[Stored items from a collection]
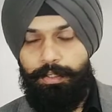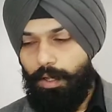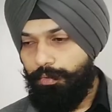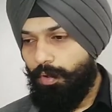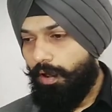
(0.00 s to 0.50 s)

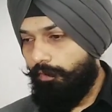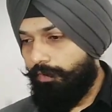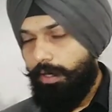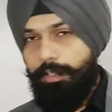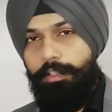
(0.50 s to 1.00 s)
Now you have
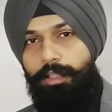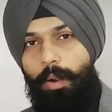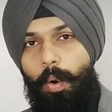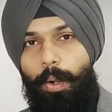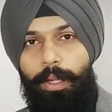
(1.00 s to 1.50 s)
collected the
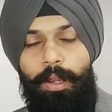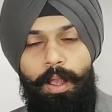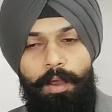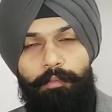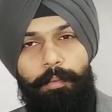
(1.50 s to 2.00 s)
oil
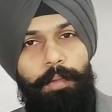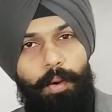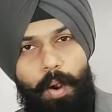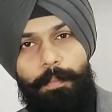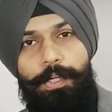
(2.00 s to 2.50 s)
from the
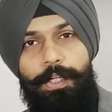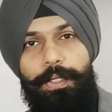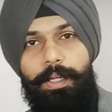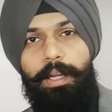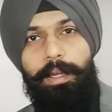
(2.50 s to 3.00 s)
raw
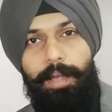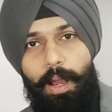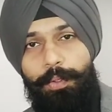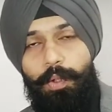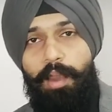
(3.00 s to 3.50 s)
material and
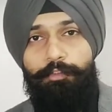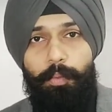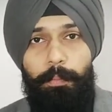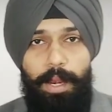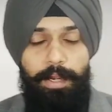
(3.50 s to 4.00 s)
now you have to
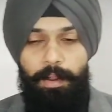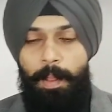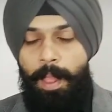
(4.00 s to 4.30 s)
blend.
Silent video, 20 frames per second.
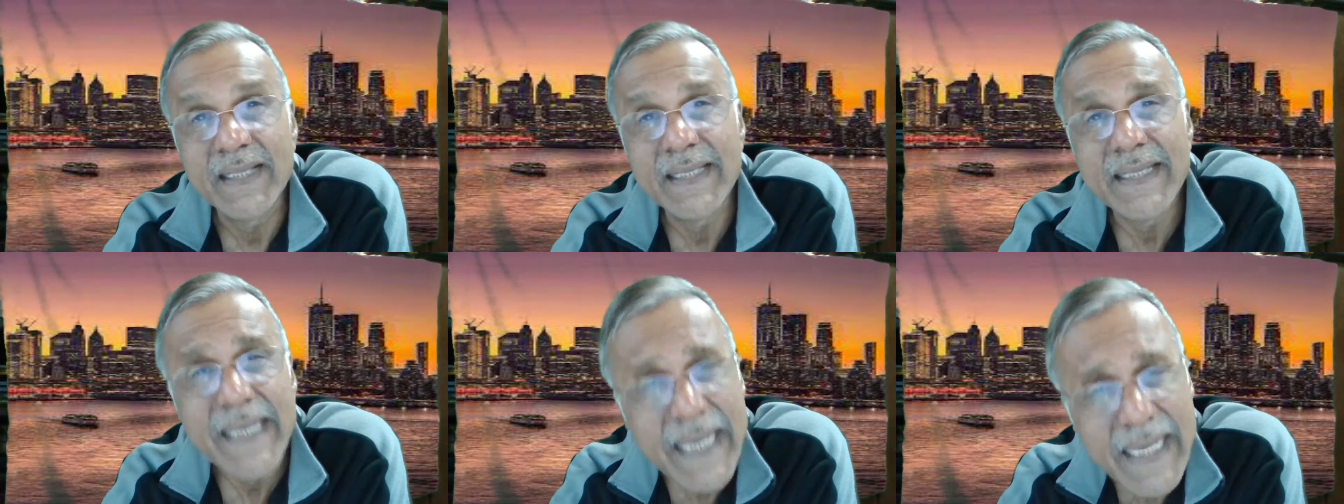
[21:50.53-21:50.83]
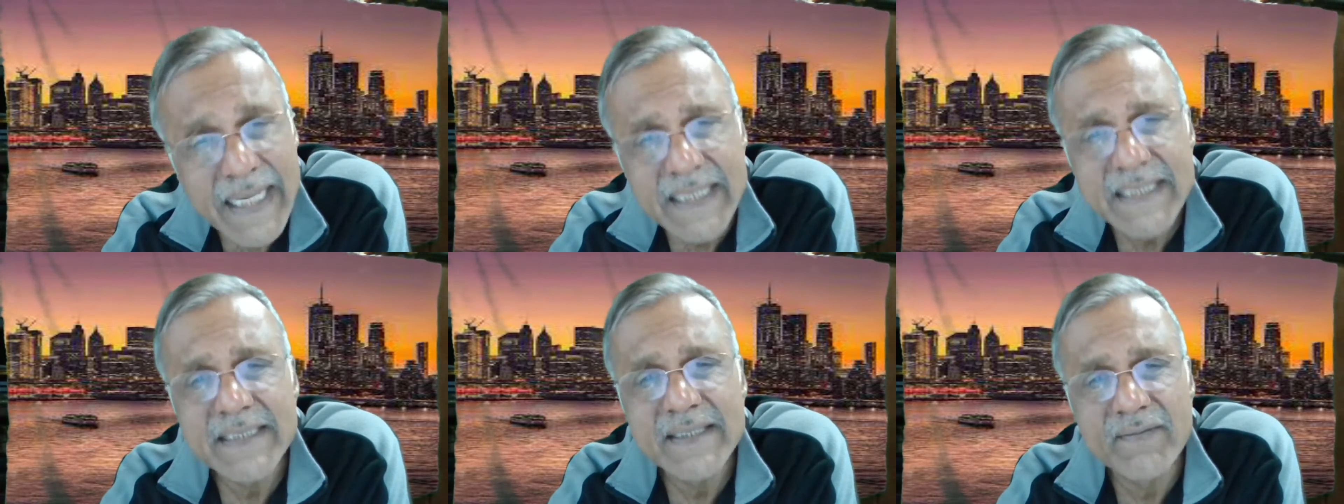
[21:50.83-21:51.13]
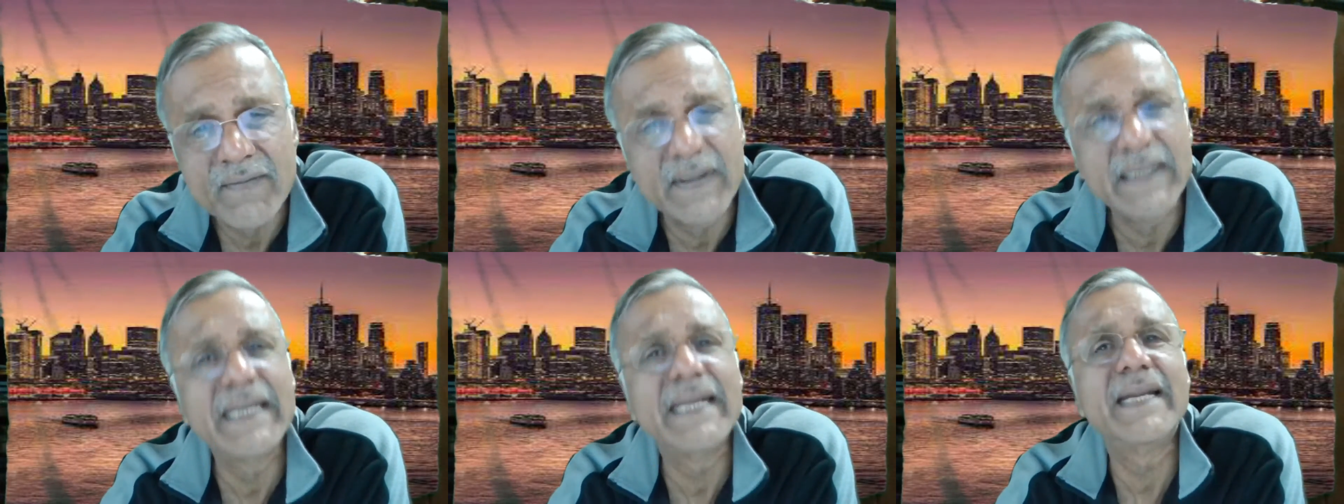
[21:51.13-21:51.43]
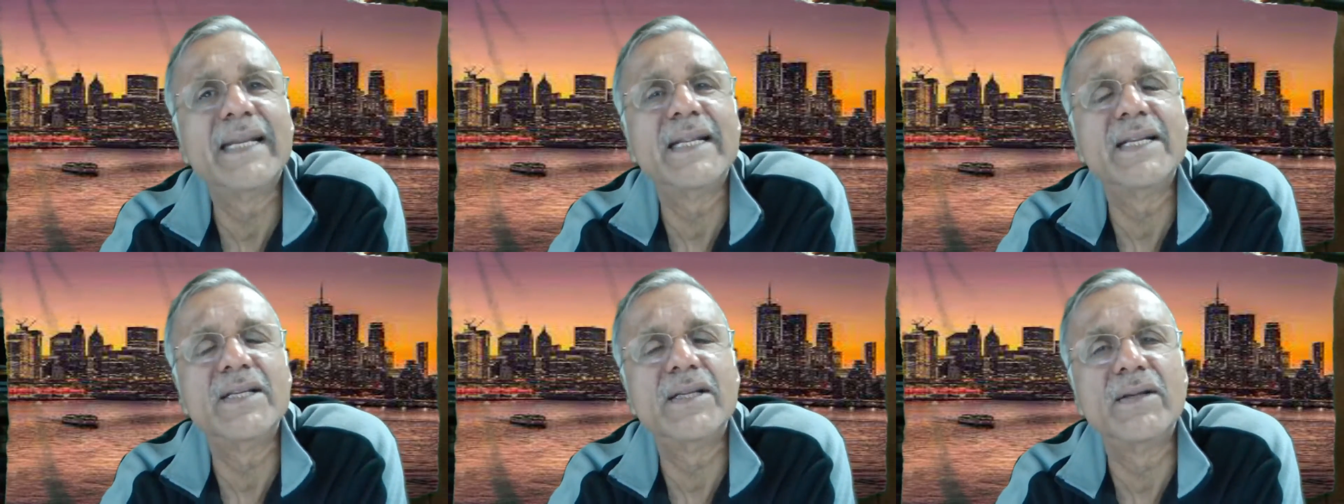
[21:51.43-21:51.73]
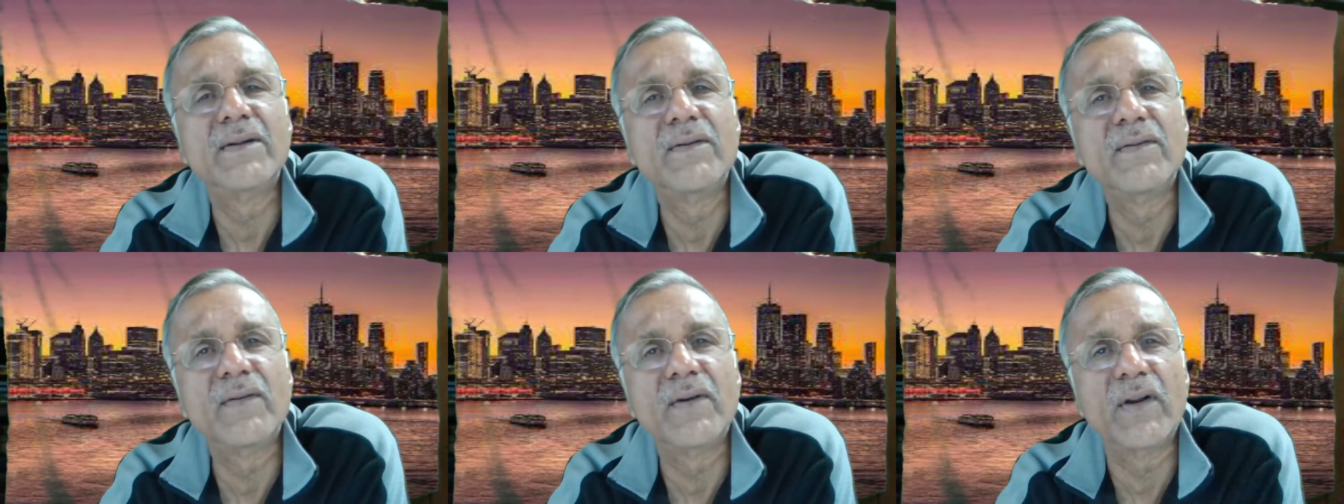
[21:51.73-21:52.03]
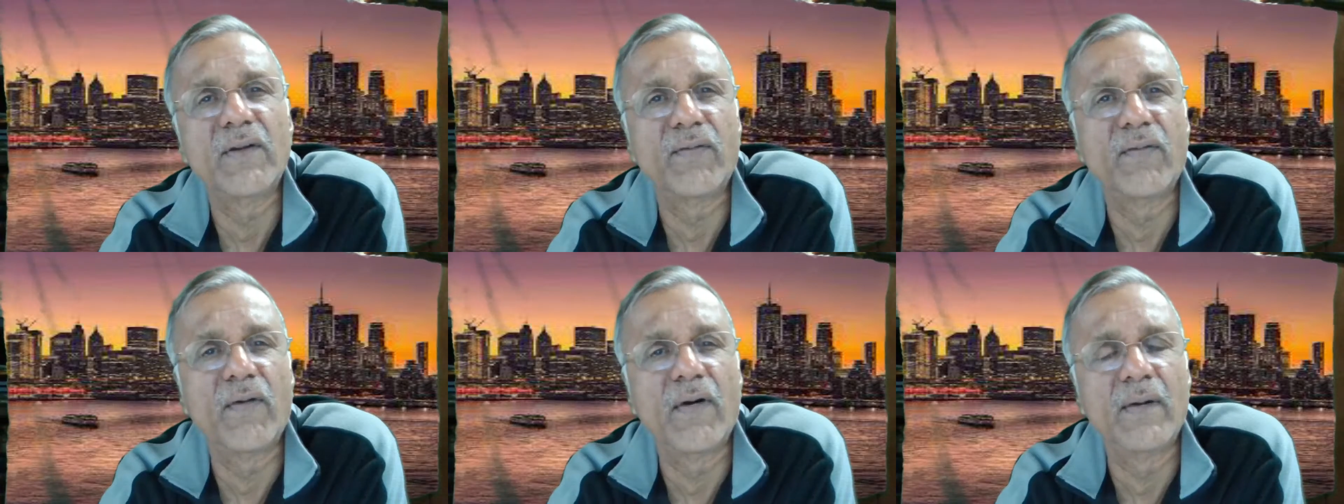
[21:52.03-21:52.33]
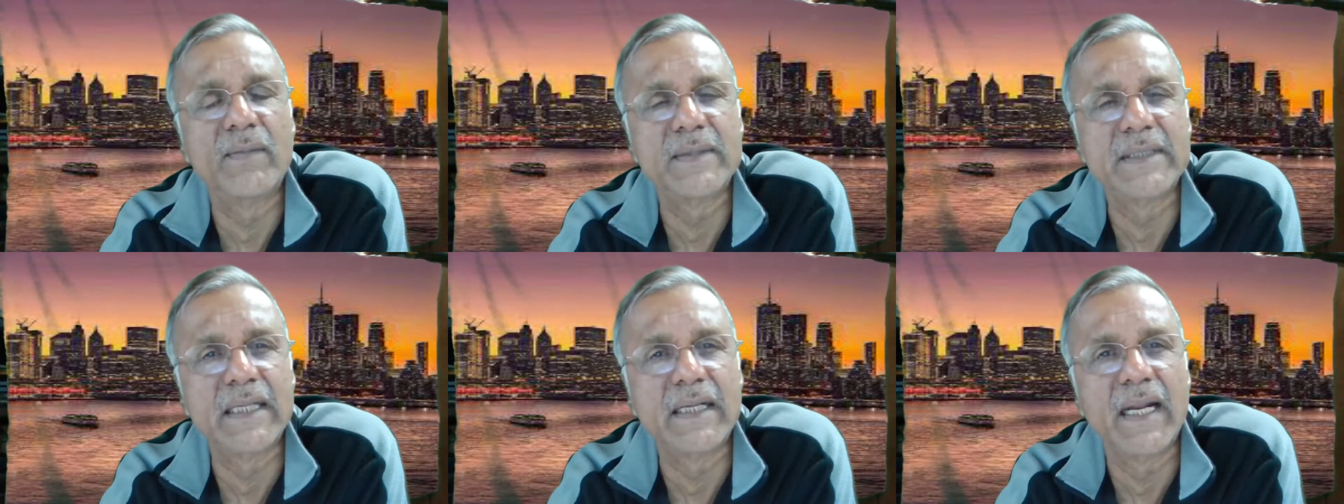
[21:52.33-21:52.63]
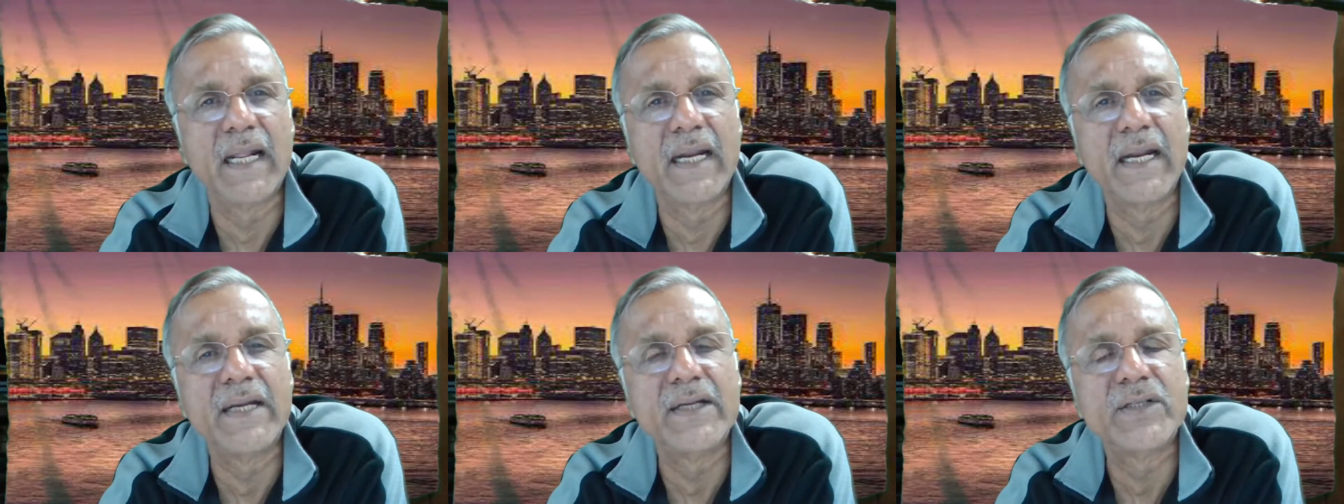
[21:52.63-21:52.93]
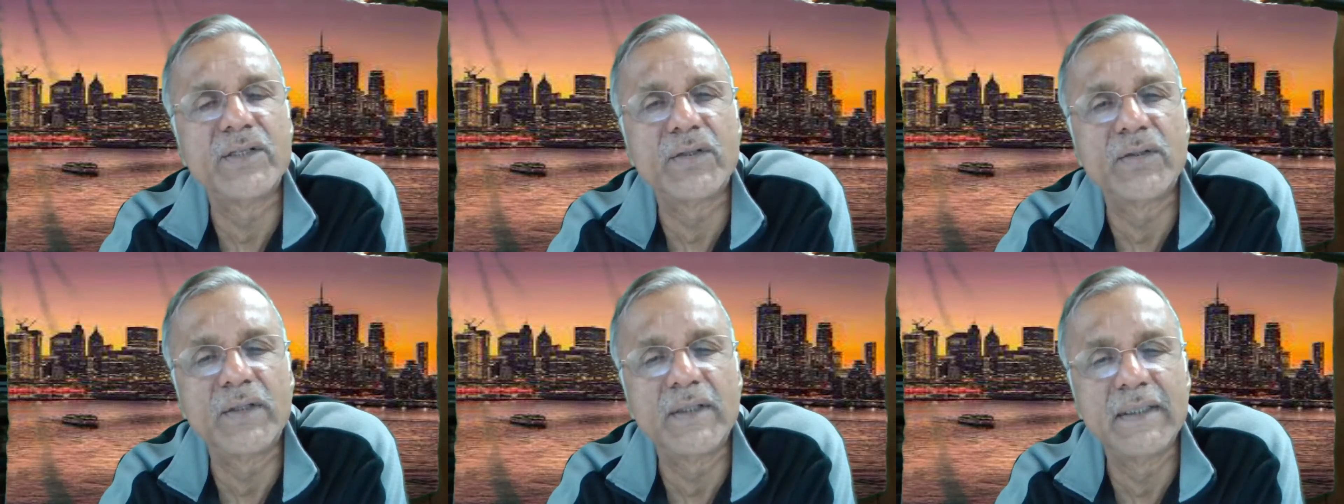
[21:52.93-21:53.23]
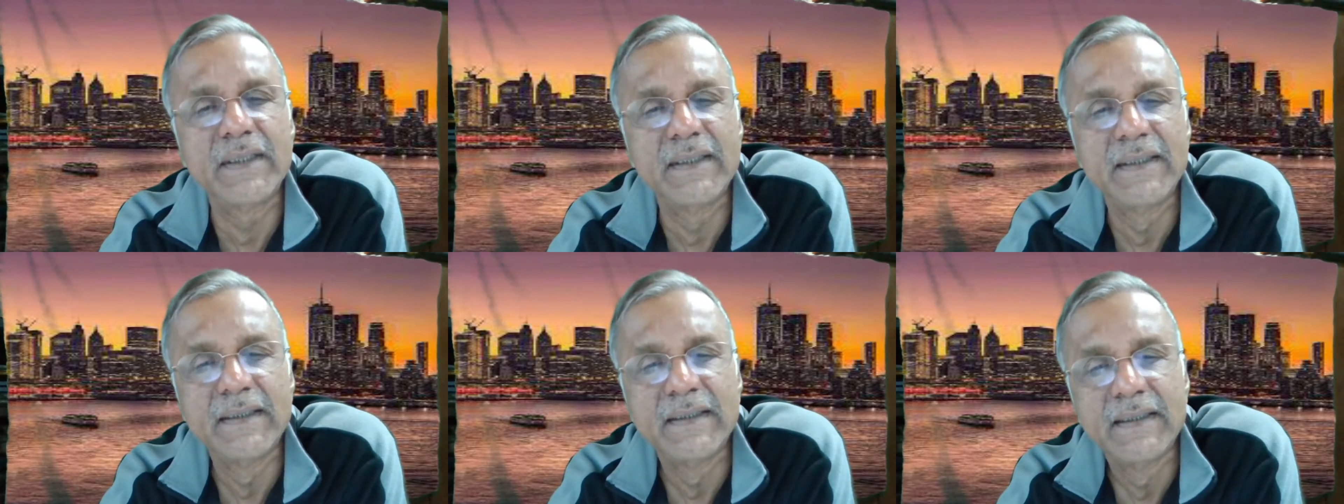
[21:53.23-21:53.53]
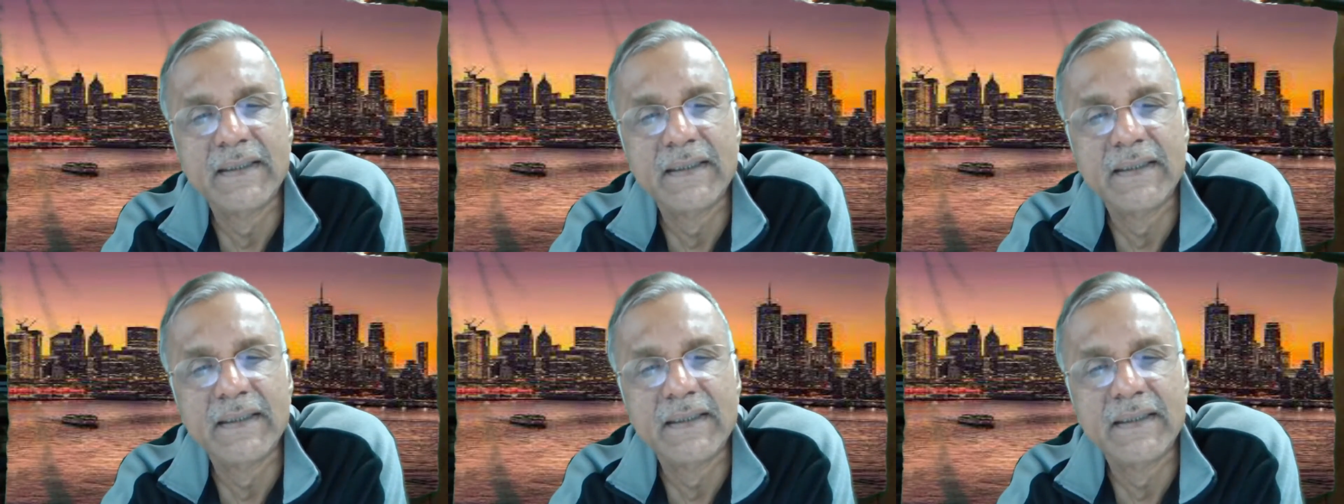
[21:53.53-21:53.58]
Yes, we need reforms in uninsured.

- Task prompt: Retype the lines above exactly, no pictures.

- Response to the task:
(0.00 s to 0.50 s)

(0.50 s to 1.00 s)
Now you have
(1.00 s to 1.50 s)
collected the
(1.50 s to 2.00 s)
oil
(2.00 s to 2.50 s)
from the
(2.50 s to 3.00 s)
raw
(3.00 s to 3.50 s)
material and
(3.50 s to 4.00 s)
now you have to
(4.00 s to 4.30 s)
blend.
Silent video, 20 frames per second.
[21:50.53-21:50.83]
[21:50.83-21:51.13]
[21:51.13-21:51.43]
[21:51.43-21:51.73]
[21:51.73-21:52.03]
[21:52.03-21:52.33]
[21:52.33-21:52.63]
[21:52.63-21:52.93]
[21:52.93-21:53.23]
[21:53.23-21:53.53]
[21:53.53-21:53.58]
Yes, we need reforms in uninsured.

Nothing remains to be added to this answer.